I have a table for recording license usage. Each license usage needs to be associated with a user and a host machine. The table definition looks like this.
create table if not exists per_user_fact
(
per_user_fact_id int unsigned not null auto_increment,
time_of_day char(16) not null,
license_served_id smallint unsigned not null,
license_hours numeric(10,2) not null,
role_name varchar(64) null,
user varchar(128) not null,
host varchar(128) not null,
primary key (per_user_fact_id),
foreign key (license_served_id) references served_license(served_license_id),
foreign key (user, host) references user_host(username, hostname)
);
I want to normalize this table so that the user/host values, which are repetitive, are moved to a new table like this.
create table if not exists user_host
(
username varchar(64) not null,
hostname varchar(128) not null,
primary key (username, hostname)
);
For the user_host table, what kind of primary key should I pick up - natural or surrogate? I can think of the following governing factors.
Please advise.
I am a big fan of using surrogate primary keys, even in this case. The cost of the additional join is negligible when you are joining to a clustered primary key.

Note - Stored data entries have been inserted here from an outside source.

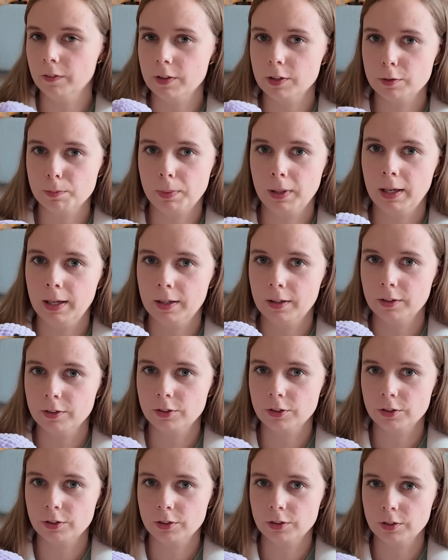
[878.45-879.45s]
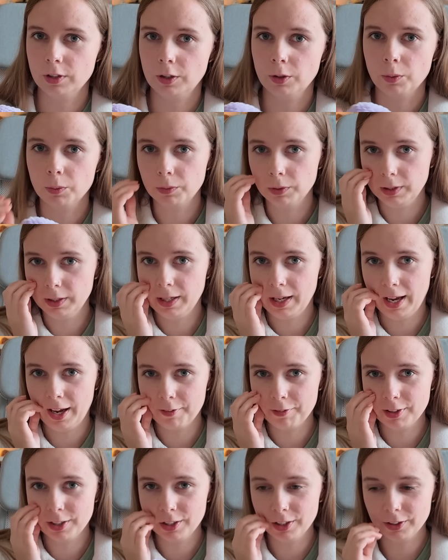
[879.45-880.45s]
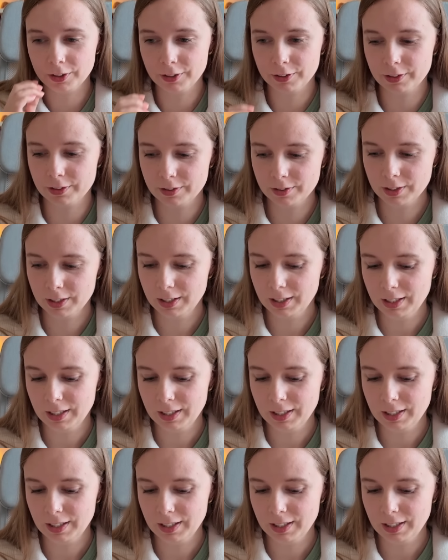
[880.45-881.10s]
these patterns just because I don't really have any others,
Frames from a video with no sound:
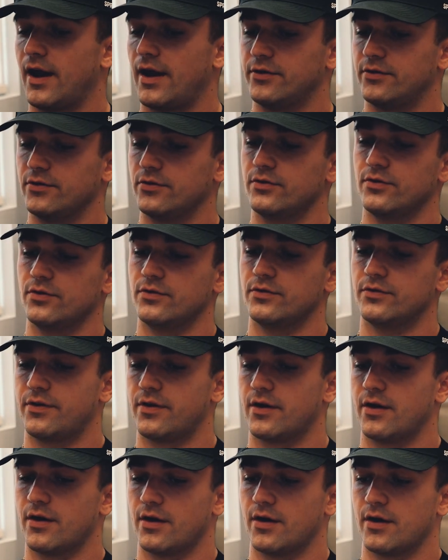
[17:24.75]
I do use
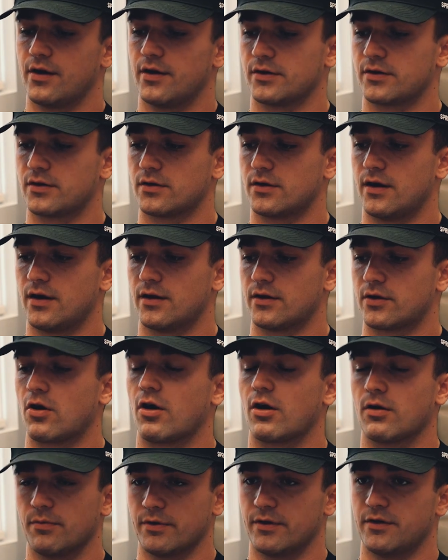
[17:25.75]
the
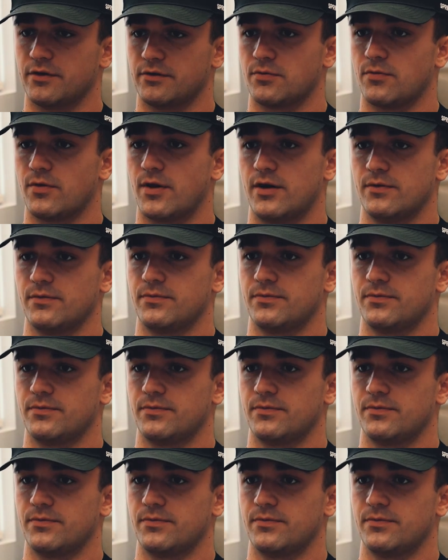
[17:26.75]
Carbolin as well.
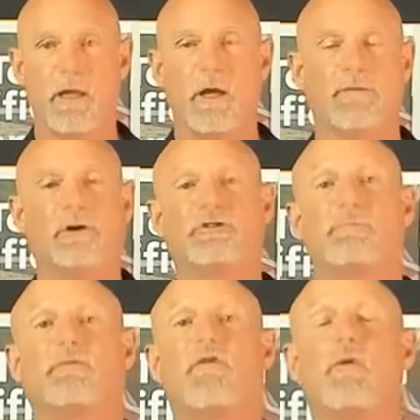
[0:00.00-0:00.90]
There's a
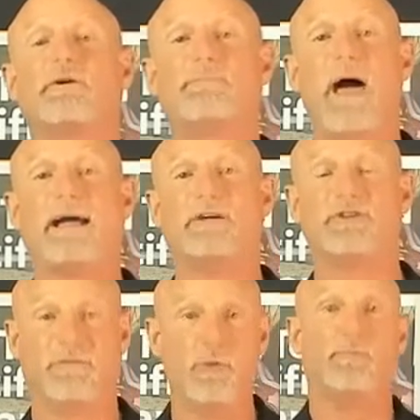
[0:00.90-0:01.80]
performance package.
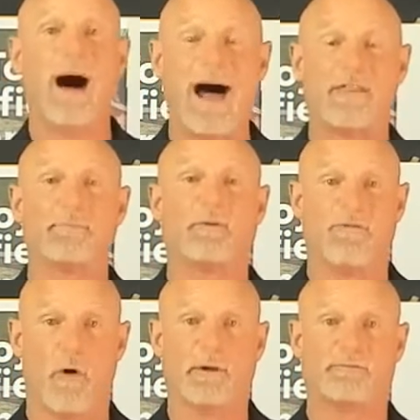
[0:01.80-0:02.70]
If you buy the
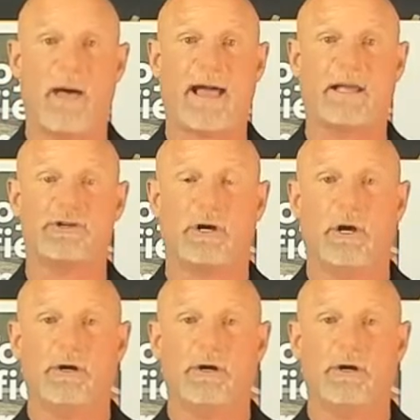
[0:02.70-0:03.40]
performance package,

In addition, assuming that username
and hostname
are (together) longer than four or so characters, the surrogate key saves space. In fact, you might find that a surrogate key results in faster queries because the data in per_user_fact
is smaller. Smaller tables occupy fewer data pages, resulting in fewer I/Os.
Another advantage of a surrogate key is the opportunity to change user names and host names without modifying any other tables. If you are using data fields for joins, then modifying the values requires updating multiple tables -- a more cumbersome operation.
I also like surrogate identity/serial/auto increment keys because they also capture insertion order in the table. Of course, there are other methods (my tables typically have a CreatedAt
column which defaults to the insertion time). But, the surrogate key can also play that role.
These reasons do not constitute a "right" answer to the question. There are valid reasons for not using surrogates. For me, though, almost all my tables have such primary keys.